Building an Effective Code Enforcement Management System: Data, Case, Budget and Personnel
In an era of reduced revenue and increasing blight, it has never been more important to effectively manage code enforcement resources. As those managing these departments understand, the variety of activities under their command can help prevent properties from becoming vacant, keep neighborhoods healthy and safe, and even catalyze revitalization. While it’s true that governments feel understaffed in the face of huge challenges, an understanding of how to develop performance-oriented goals, coupled with effective and concise policies and procedures, can ensure that you use your resources to make a visible and palpable difference in your community. Through case studies and personal examples of successes (and failures) this session will explore these areas. Speakers will also look at central pieces of the code enforcement department, from methods that help replenish your budget (administrative civil penalties, full cost recovery, collections and lien foreclosure) to those that enhance or detract from your efforts (data and filing systems). This session will help point out the landmines to avoid while attempting to manage and motivate a code enforcement system and team.

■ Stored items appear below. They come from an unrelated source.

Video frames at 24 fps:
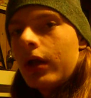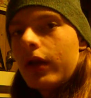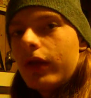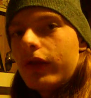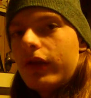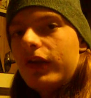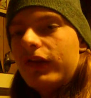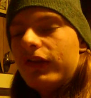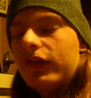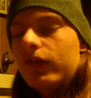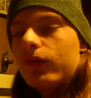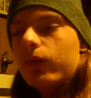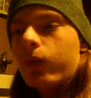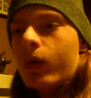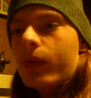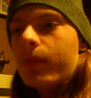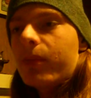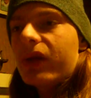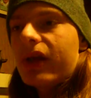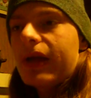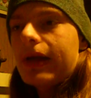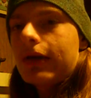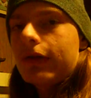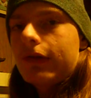This is what
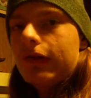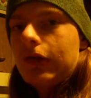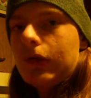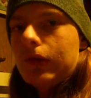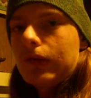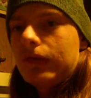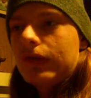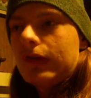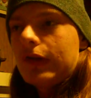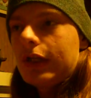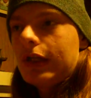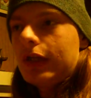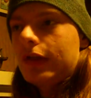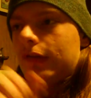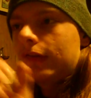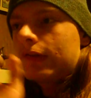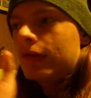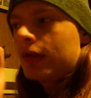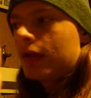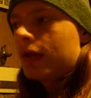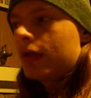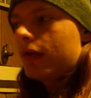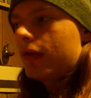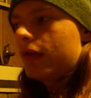player 2 sees.
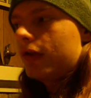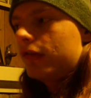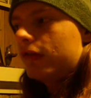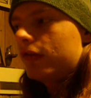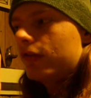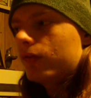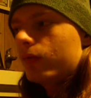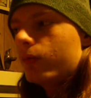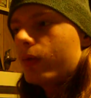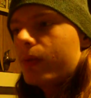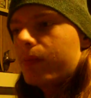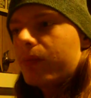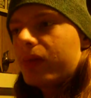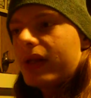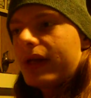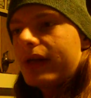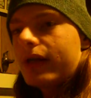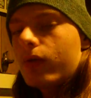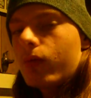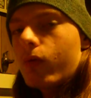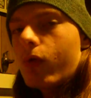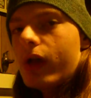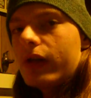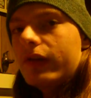This is what
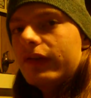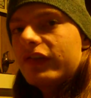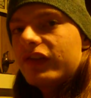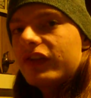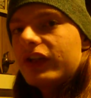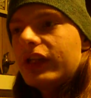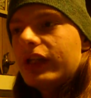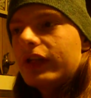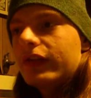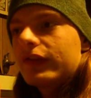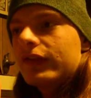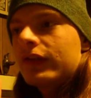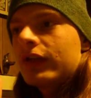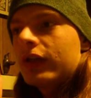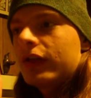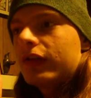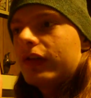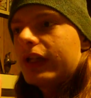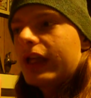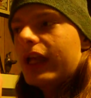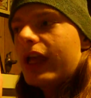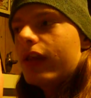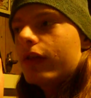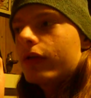player 1 sees.
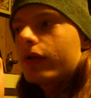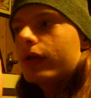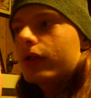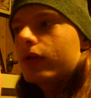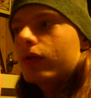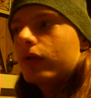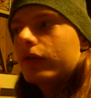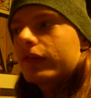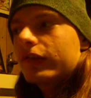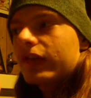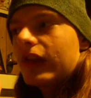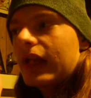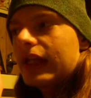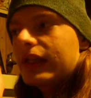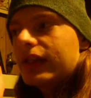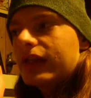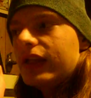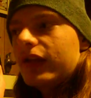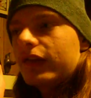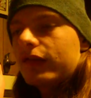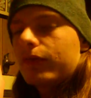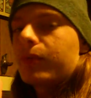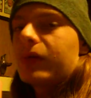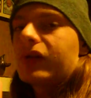Together it looks like
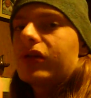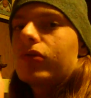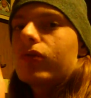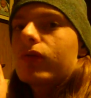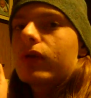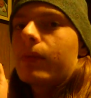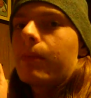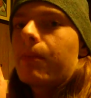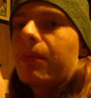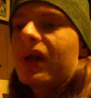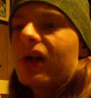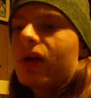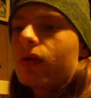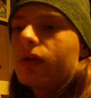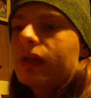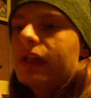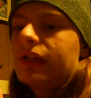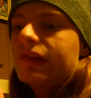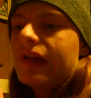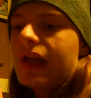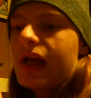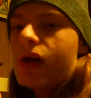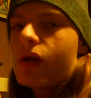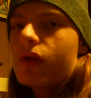this, but you can
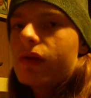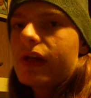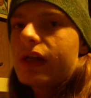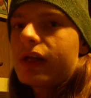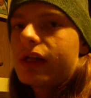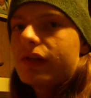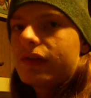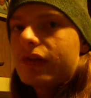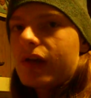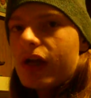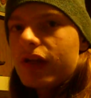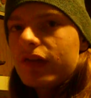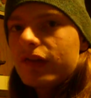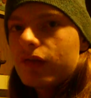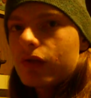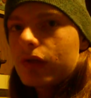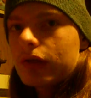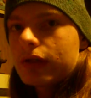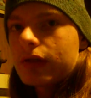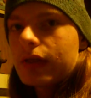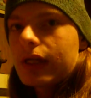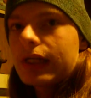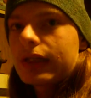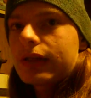barely tell that it does
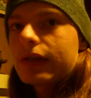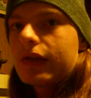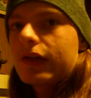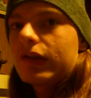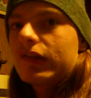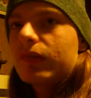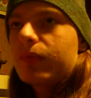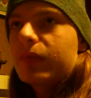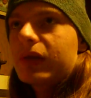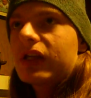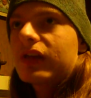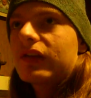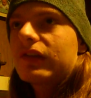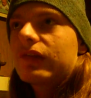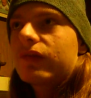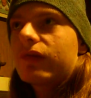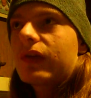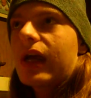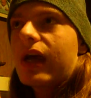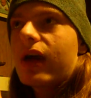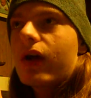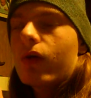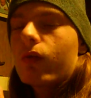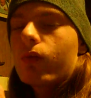look like this because of
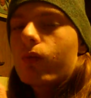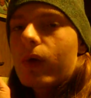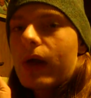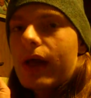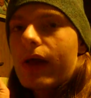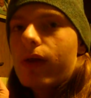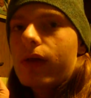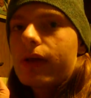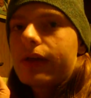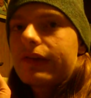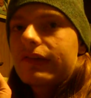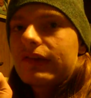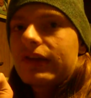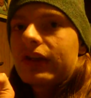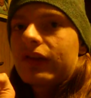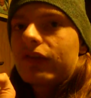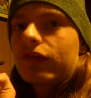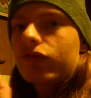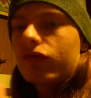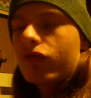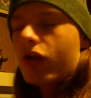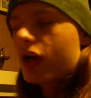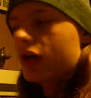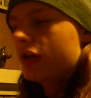how well it's
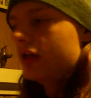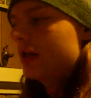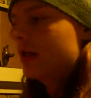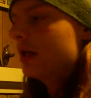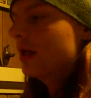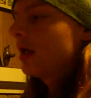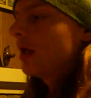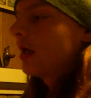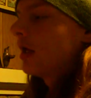constructed.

Speakers:Pura Bascos, City of New Orleans; Michael Braverman, Baltimore Housing; Mark Frater, Lean Firm, Inc.; Doug Leeper, Code Enforcement Solutions

 

Combating Crime in Vacant Properties: Engaging Unusual Allies to Battle Vacancy
Many jurisdictions have explored how police and fire departments can contribute to vacant property strategies, yet their involvement is often relegated to traditional functions of enforcement and response. Engaging police and fire officials more proactively can be highly productive – as advocates for vacant property ordinances and foreclosure response strategies, as fundraisers for abatement initiatives and as leaders in cohesive multi-part strategies. Speakers will offer specific examples and discuss ways to engage police and fire departments facing budget constraints.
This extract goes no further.